I did a last minute, argh! run to the shops to find something new - nothing! So bought some make up instead, that's normal, isn't it? No dresses, so make up will do. Good, I thought it was.
Am now sat here, one Berocca, 2 lemsip down, thinking ugh, whatever?! I've been given the chance to get out of it and I know I shouldn't want to but I do. I know if I don't go it'll be a shame but I also know that at one point this evening, I'll think "why the hell am I here?". My colleague's husband is going now, so I'll inevitably be alone at some points, even though I'll know people there, they'll all have plus ones to hang with, this isn't really an issue but then you feel half cut, everything is a lot more drastic, when normal.
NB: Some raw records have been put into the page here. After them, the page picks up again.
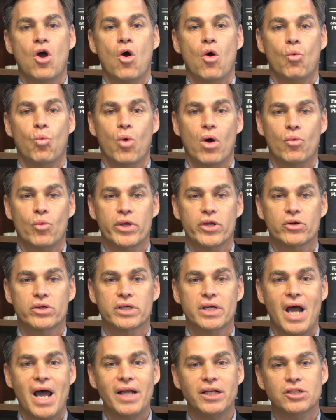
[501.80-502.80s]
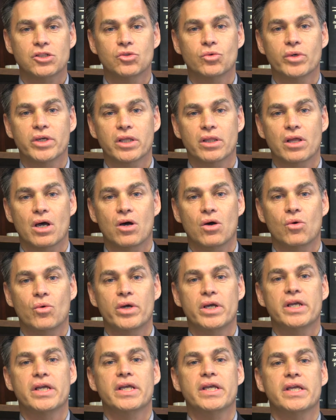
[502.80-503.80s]
What we are not doing, though,
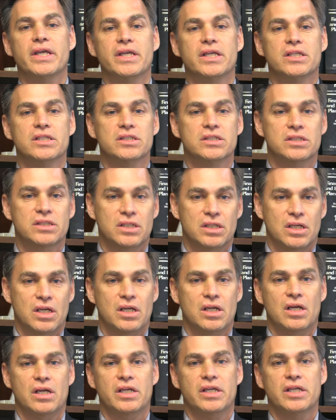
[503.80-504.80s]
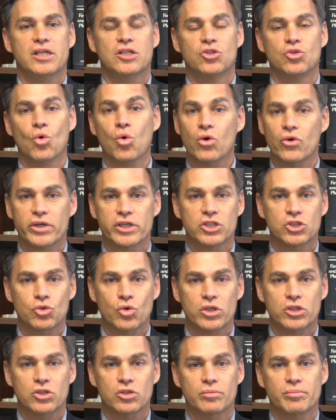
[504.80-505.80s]
is ignoring
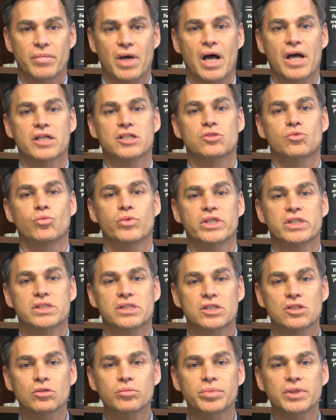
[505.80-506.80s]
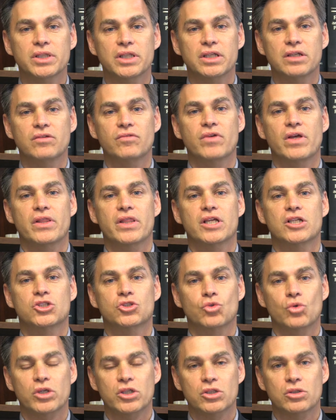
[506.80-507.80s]
short-term bonds. We still believe that
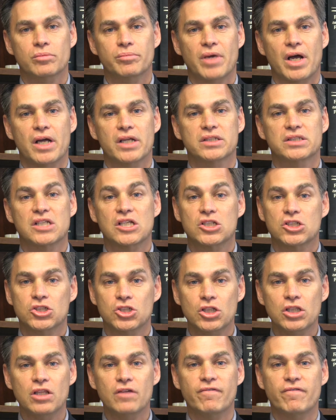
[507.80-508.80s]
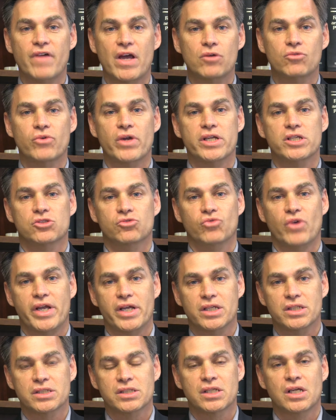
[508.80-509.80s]
short-term bonds, should the Fed raise
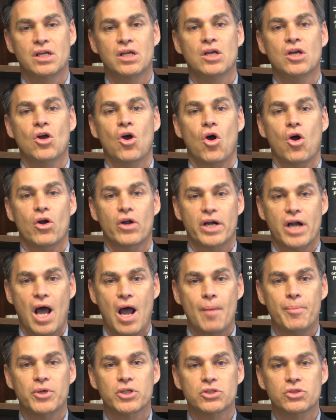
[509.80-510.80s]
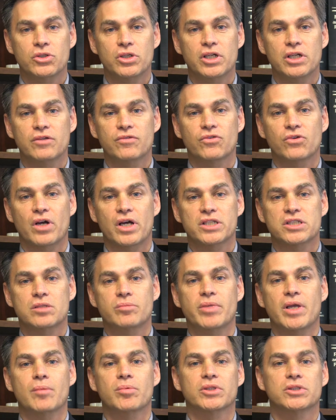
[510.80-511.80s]
rates, are an opportunity for us to
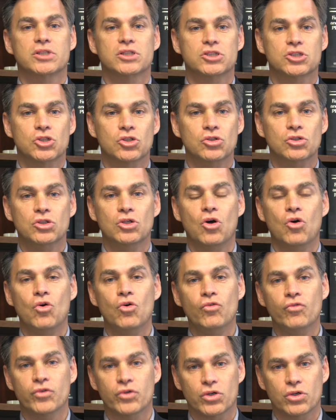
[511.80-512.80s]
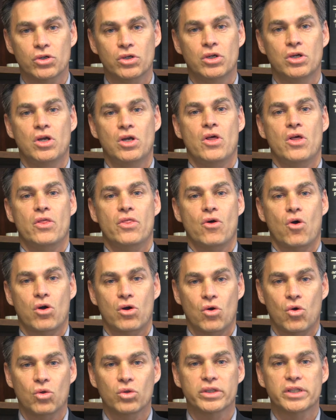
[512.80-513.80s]
be able to turn over our
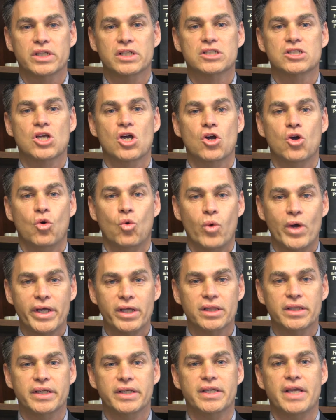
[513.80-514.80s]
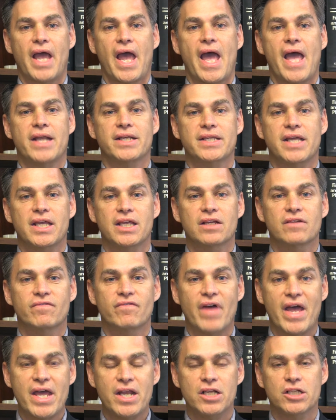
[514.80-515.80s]
holdings quickly and take
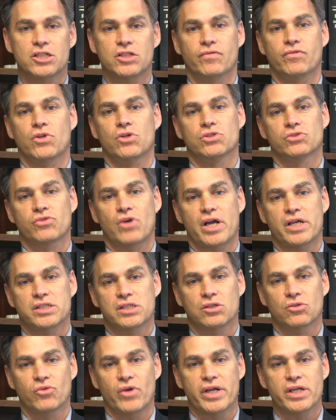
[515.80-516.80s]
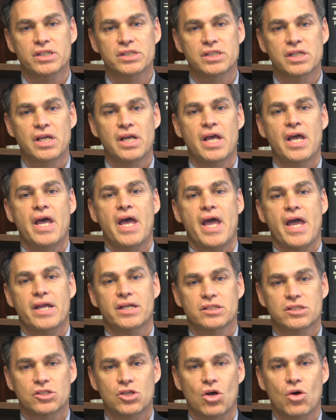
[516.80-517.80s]
advantage of those rising rates.
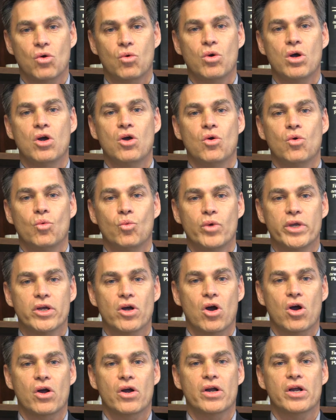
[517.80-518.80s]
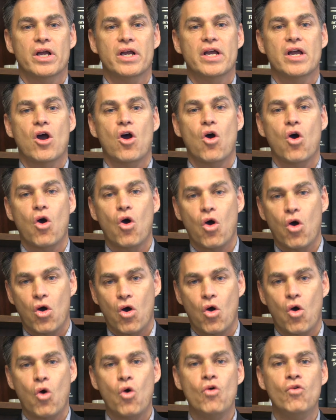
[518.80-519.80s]
And so we are
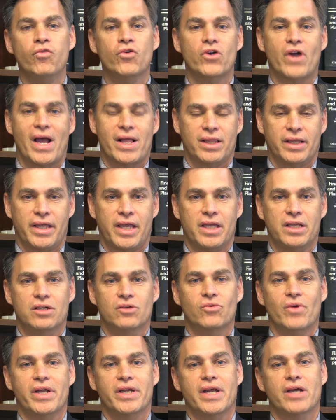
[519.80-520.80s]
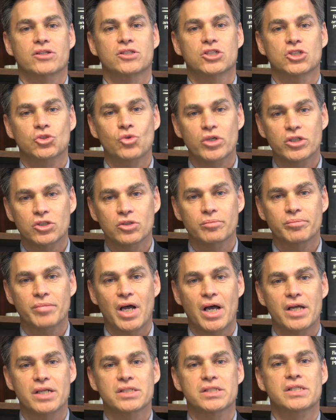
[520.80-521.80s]
over-allocated right now to short-term
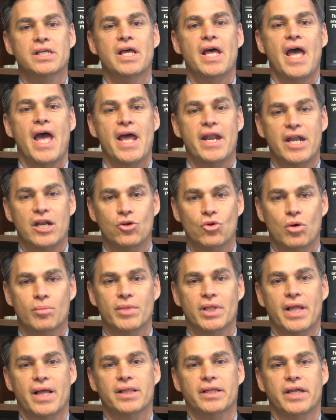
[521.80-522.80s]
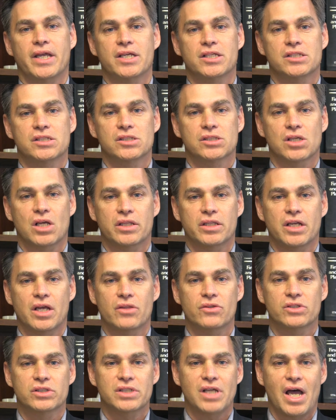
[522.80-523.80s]
bonds and at normal allocations on the
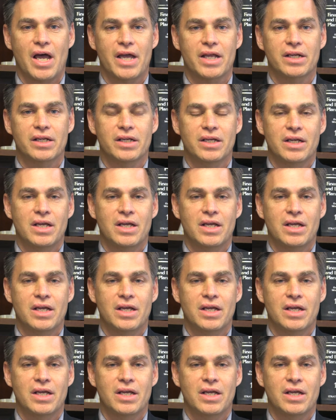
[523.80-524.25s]
other side.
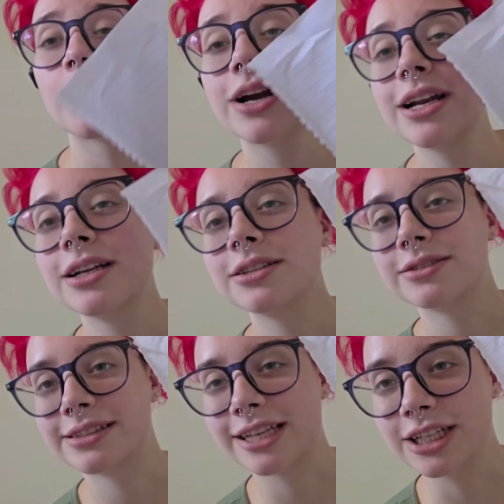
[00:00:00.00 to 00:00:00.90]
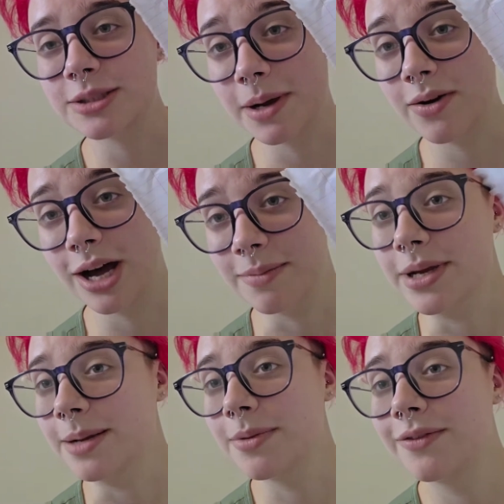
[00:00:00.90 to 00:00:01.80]
We're gonna sketch them out on
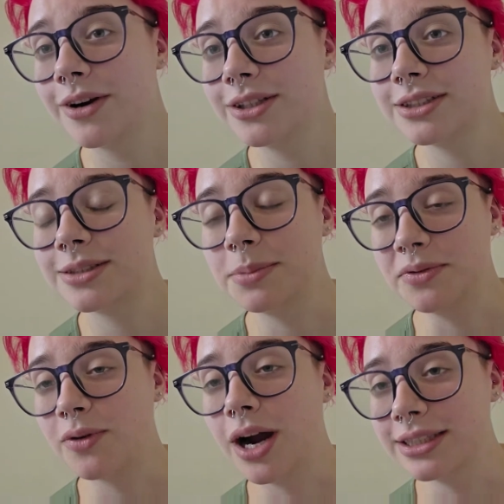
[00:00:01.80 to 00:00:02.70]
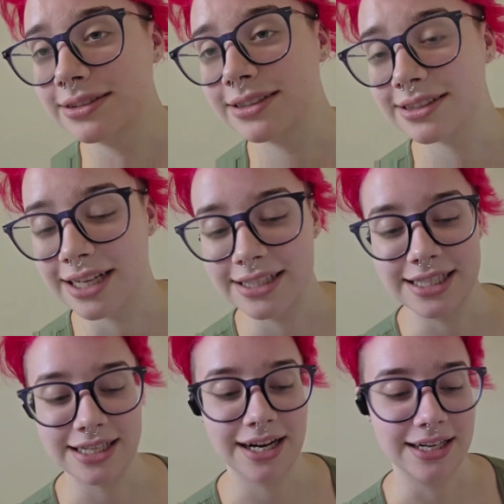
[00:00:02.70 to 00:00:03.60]
paper first before I decide
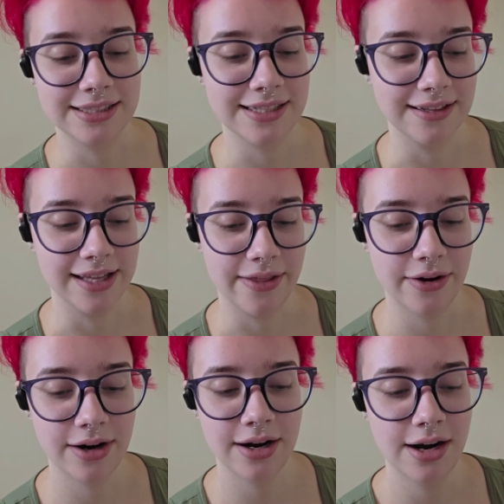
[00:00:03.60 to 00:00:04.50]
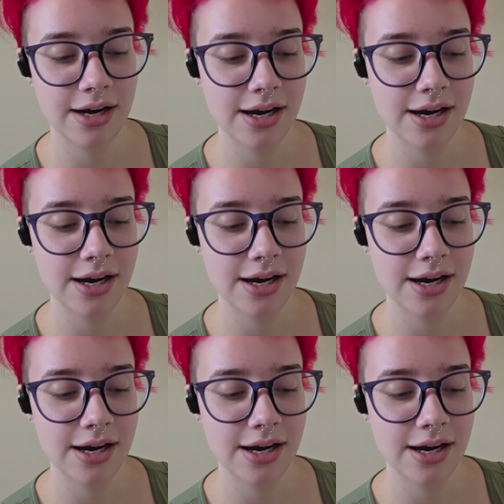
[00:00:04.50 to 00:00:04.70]
to cut into the leather.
The biggest shitter, is the no mobile phone rule. I know I know, I used to live quite happily without a mobile, was quite happy for my own thoughts and peace and quiet and yet the idea of not having it, does worry me slightly, as boredom is always solved by these beautiful trouble making, killing machines.
Right, I must get going. I must go and have fun and oh don't forget to wear make up, as my boss implied that I didn't want to scare any guests away, yep cheers for that, feeling on top of the world already. Luckily I know he's kidding, well he best be kidding - bastard!
I'll let you know how bad it wasn't soon. At least I know I won't be drunk enough to make a fool of myself, yeah!!! For once.